= Records for the exercise =

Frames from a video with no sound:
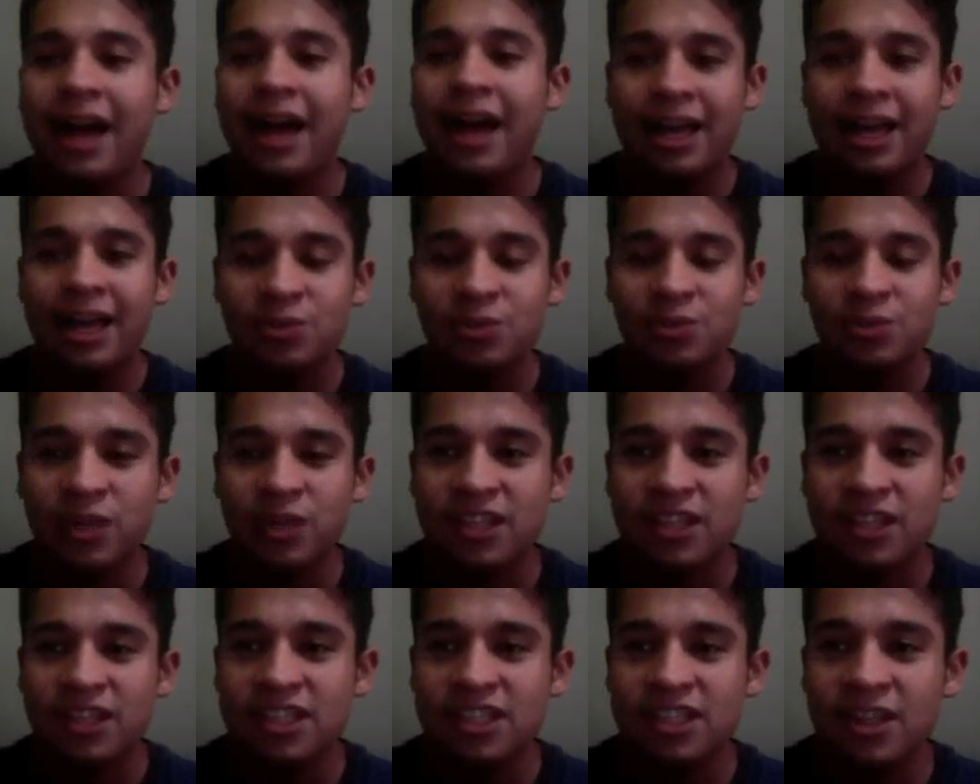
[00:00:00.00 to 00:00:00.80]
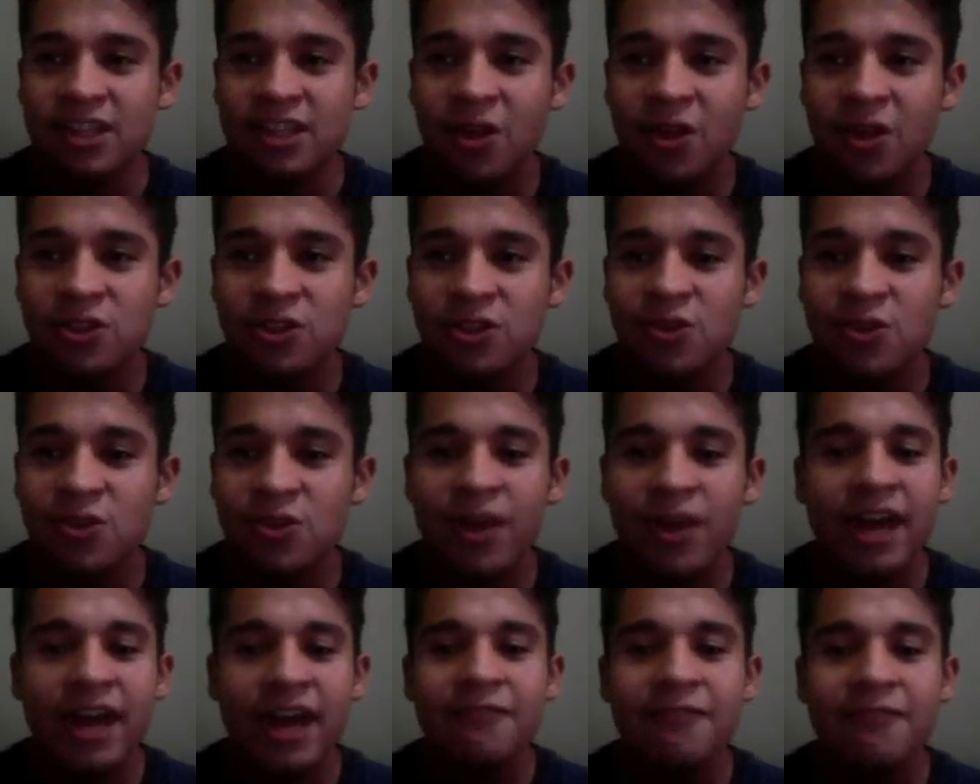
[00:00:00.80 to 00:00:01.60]
as we can see also,
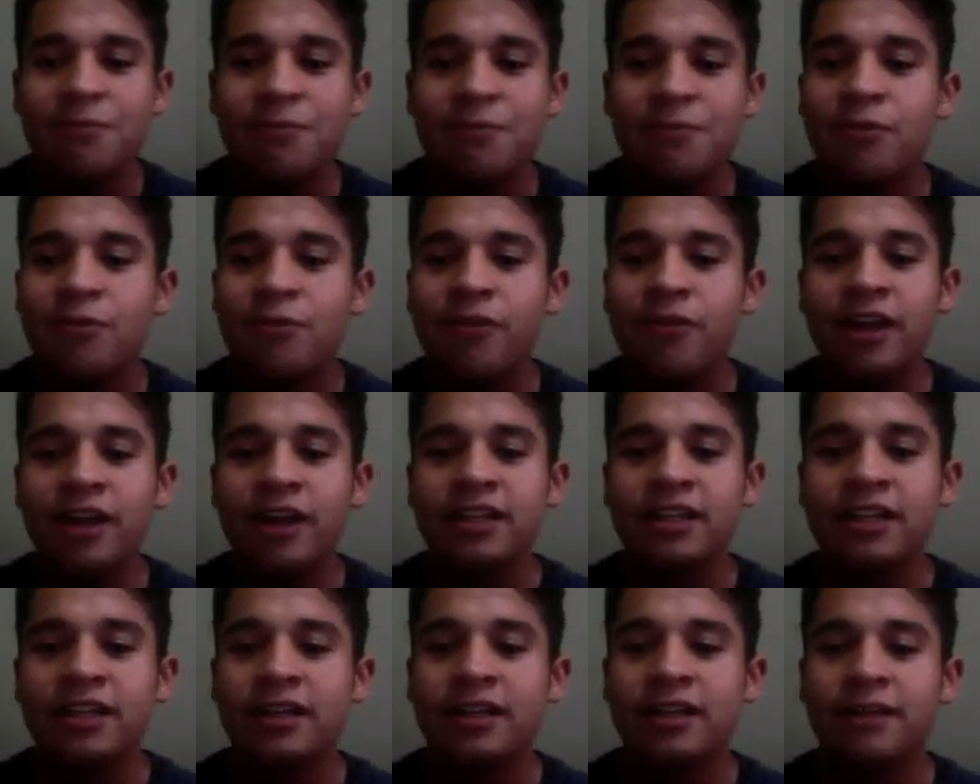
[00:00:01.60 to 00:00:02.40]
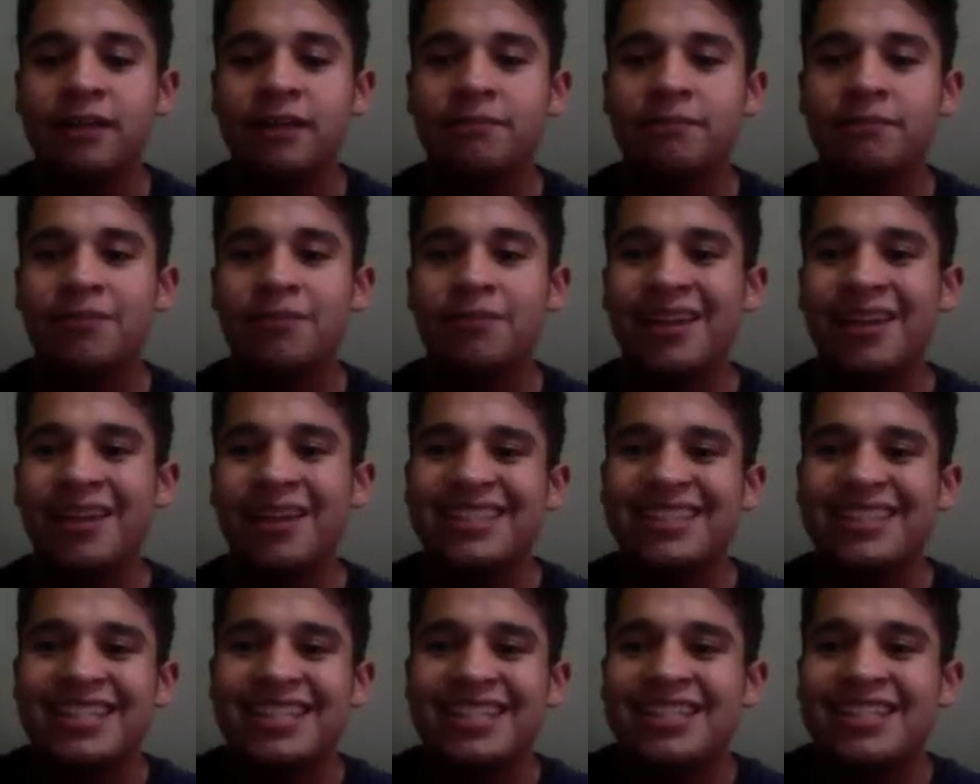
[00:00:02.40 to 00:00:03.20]
I haven't provided a
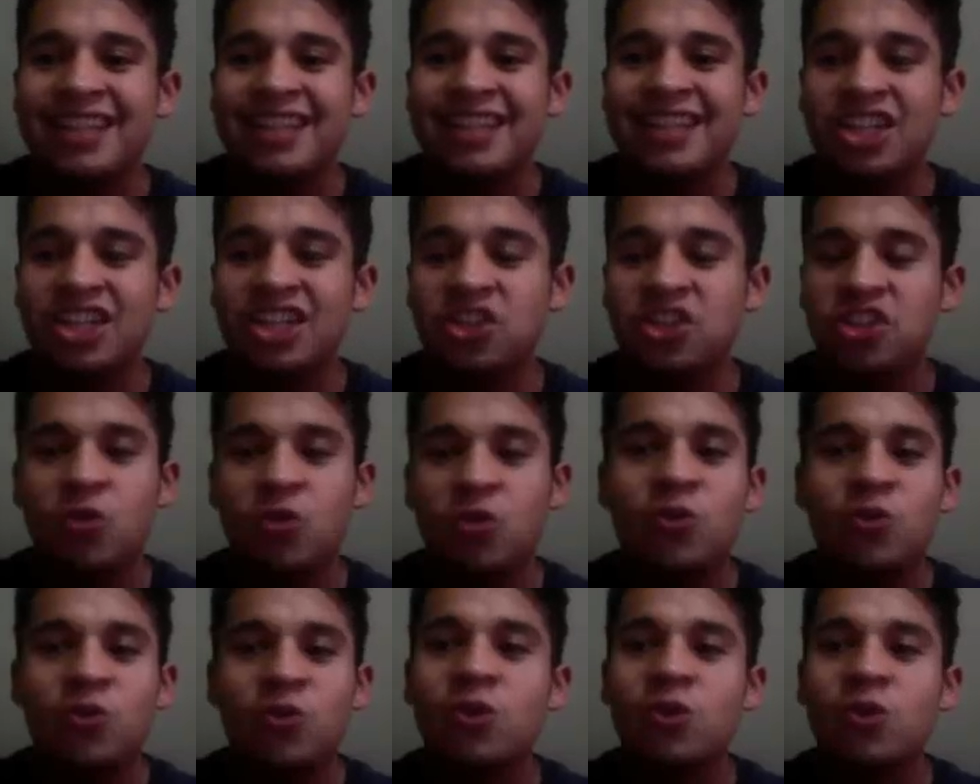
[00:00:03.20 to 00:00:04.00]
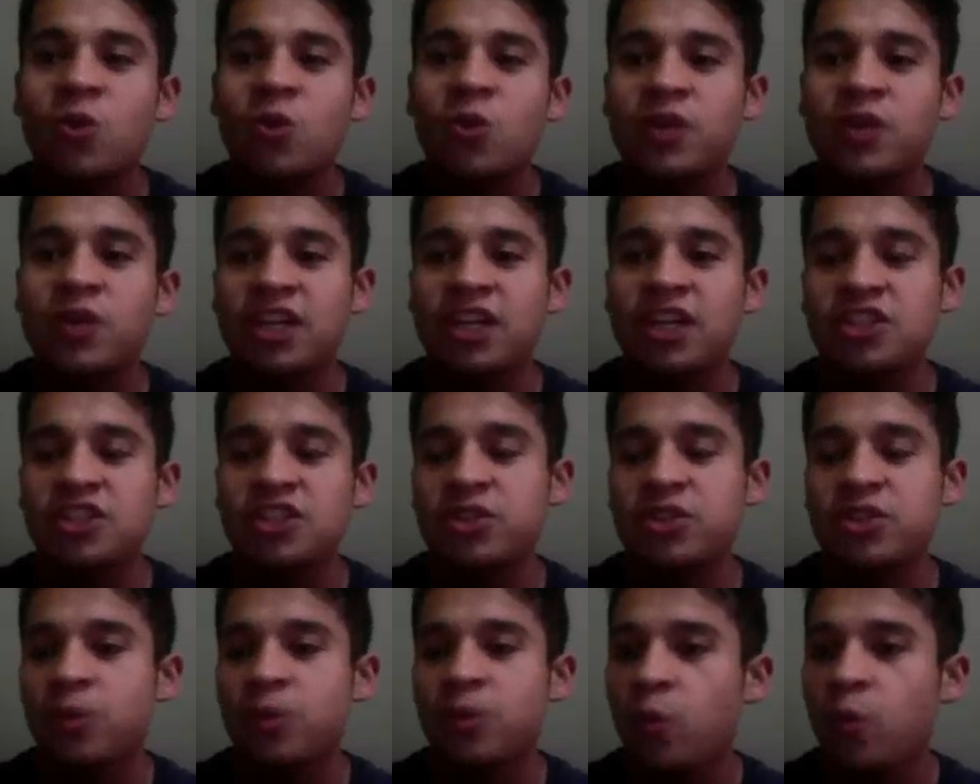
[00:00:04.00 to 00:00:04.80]
destination or a
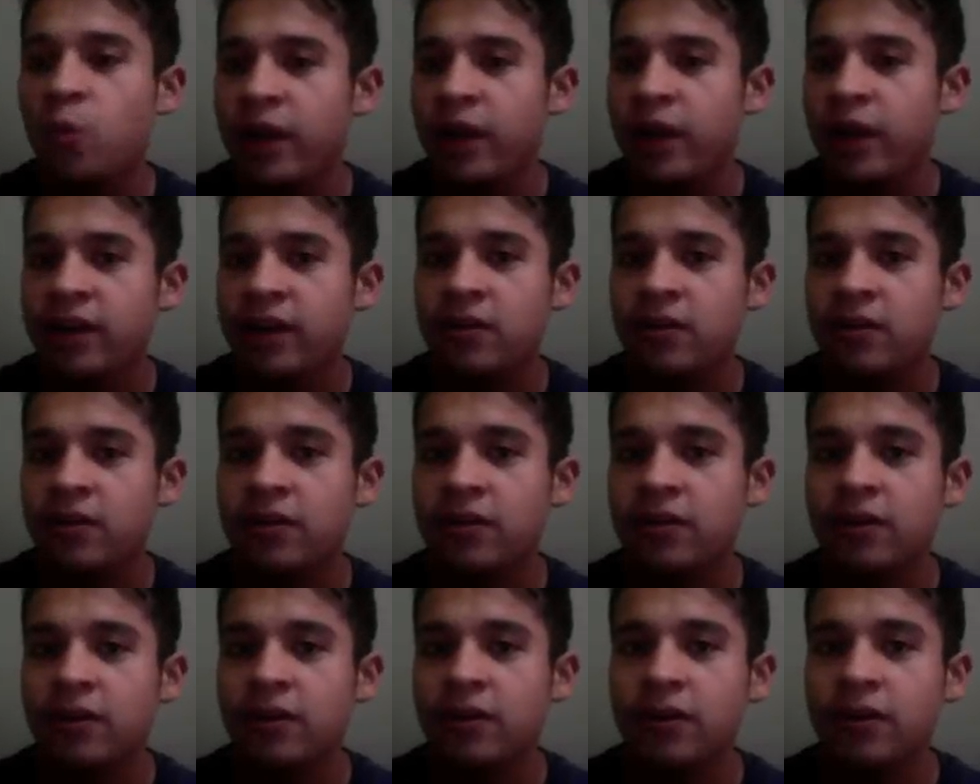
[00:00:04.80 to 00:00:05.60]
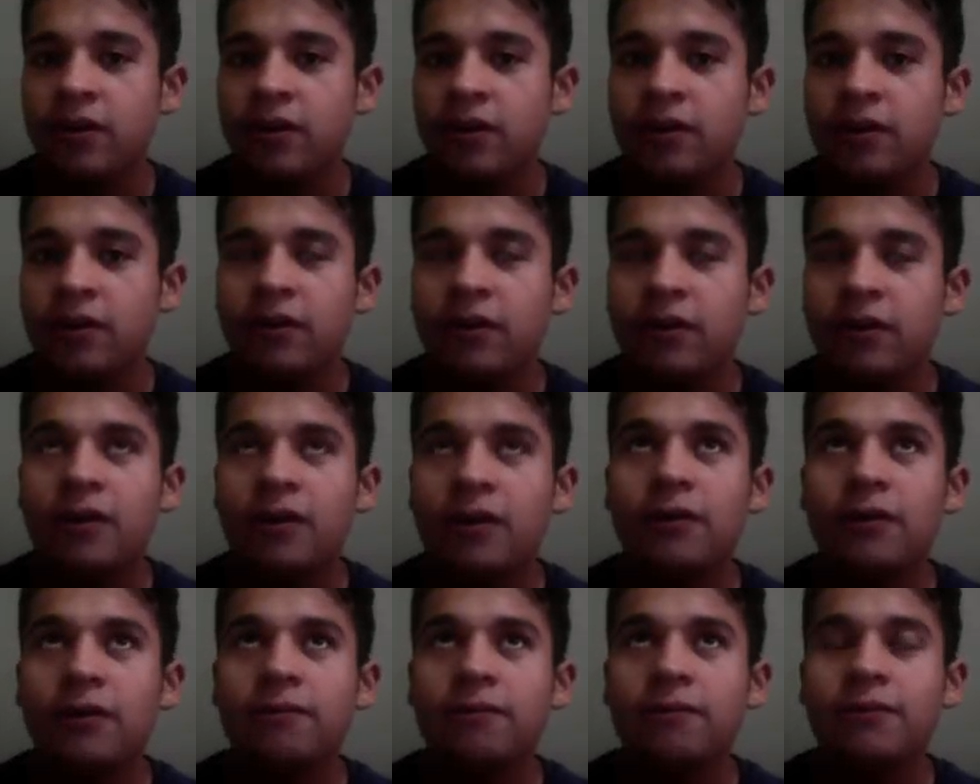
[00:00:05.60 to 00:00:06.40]
location to where
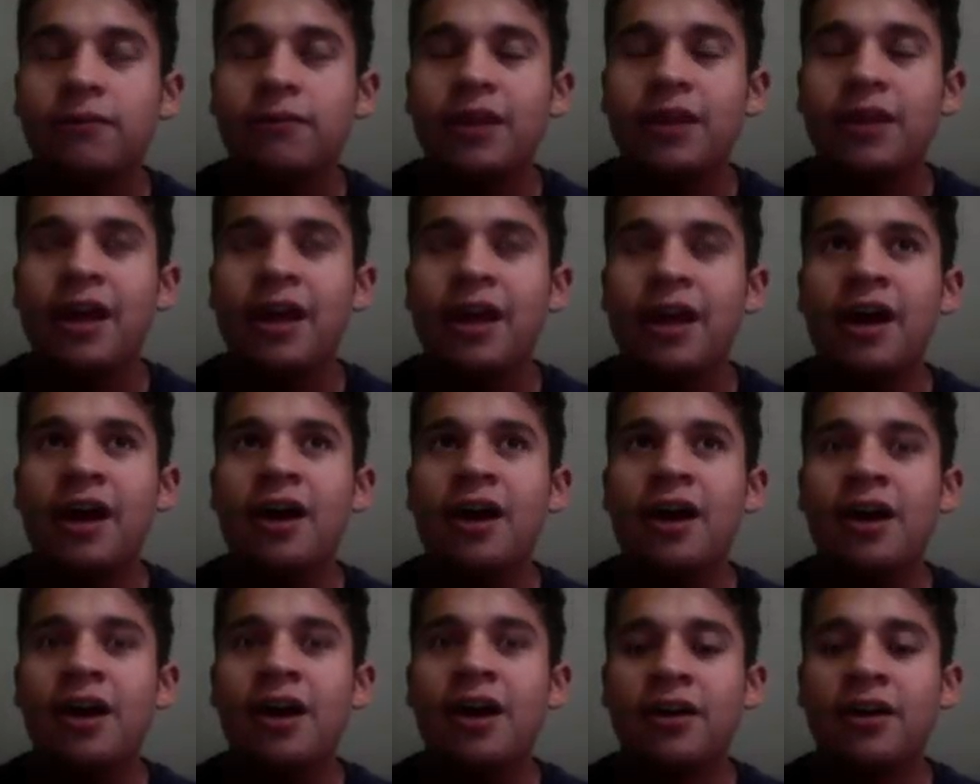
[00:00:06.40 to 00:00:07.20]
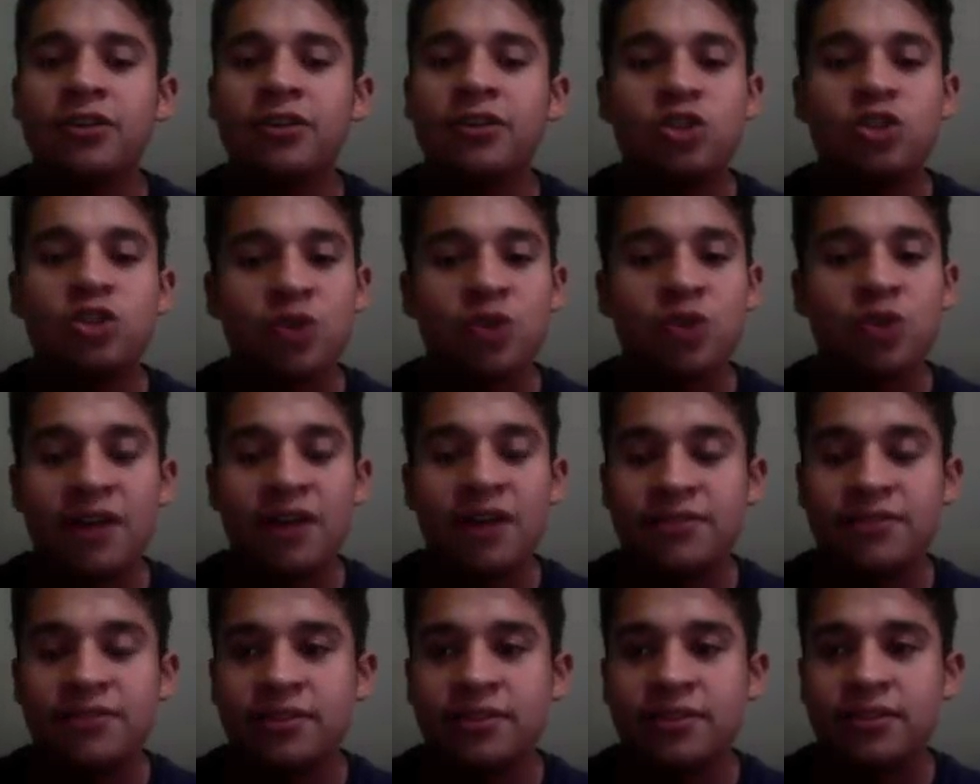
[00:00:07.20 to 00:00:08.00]
the
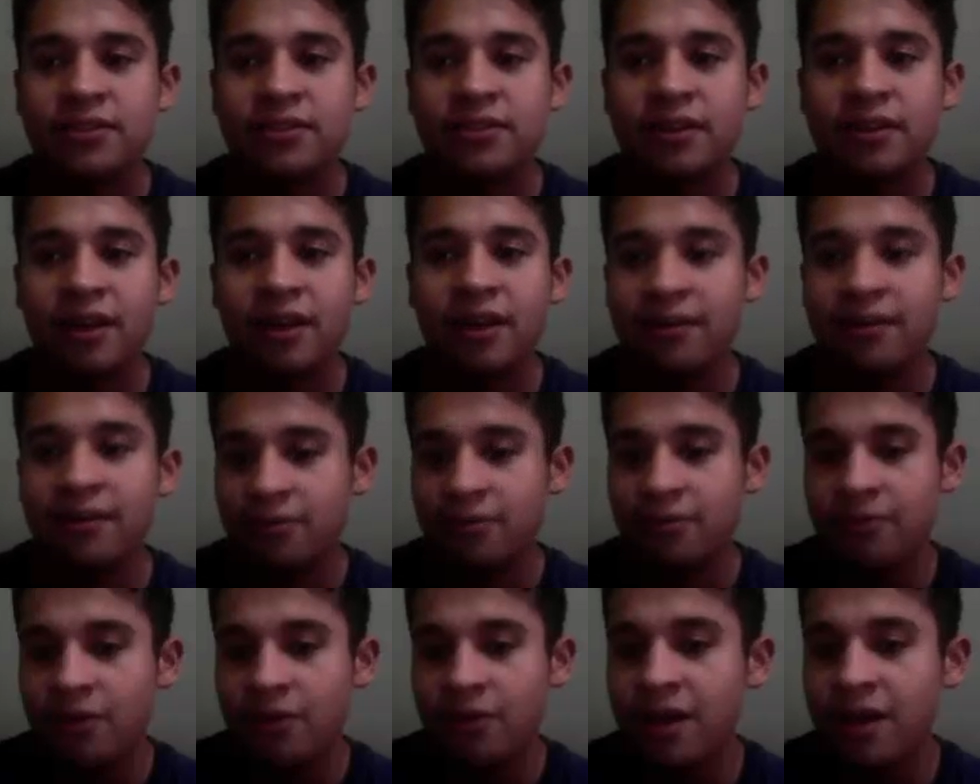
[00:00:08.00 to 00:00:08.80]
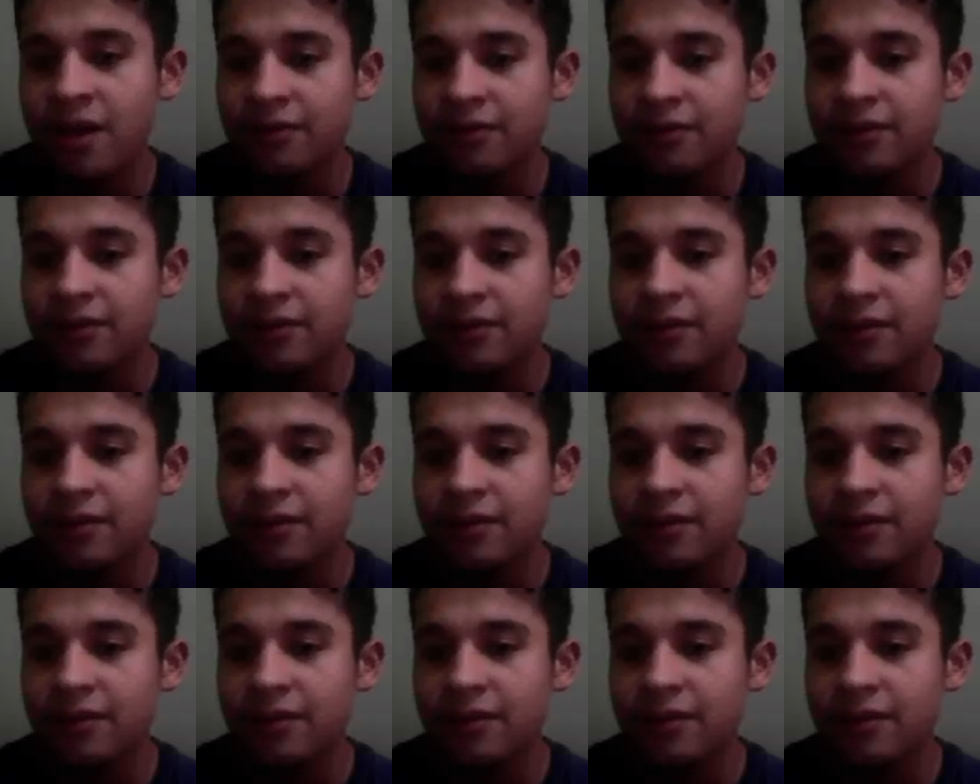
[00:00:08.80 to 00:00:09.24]
giraffes have returned,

= What is required =
Write out exactly the lines from the one containing "[00:00:01.60 to 00:00:02.40]" through the last line of the records above, both ends included, and leave out any pictures.

= Reply to the task =
[00:00:01.60 to 00:00:02.40]
[00:00:02.40 to 00:00:03.20]
I haven't provided a
[00:00:03.20 to 00:00:04.00]
[00:00:04.00 to 00:00:04.80]
destination or a
[00:00:04.80 to 00:00:05.60]
[00:00:05.60 to 00:00:06.40]
location to where
[00:00:06.40 to 00:00:07.20]
[00:00:07.20 to 00:00:08.00]
the
[00:00:08.00 to 00:00:08.80]
[00:00:08.80 to 00:00:09.24]
giraffes have returned,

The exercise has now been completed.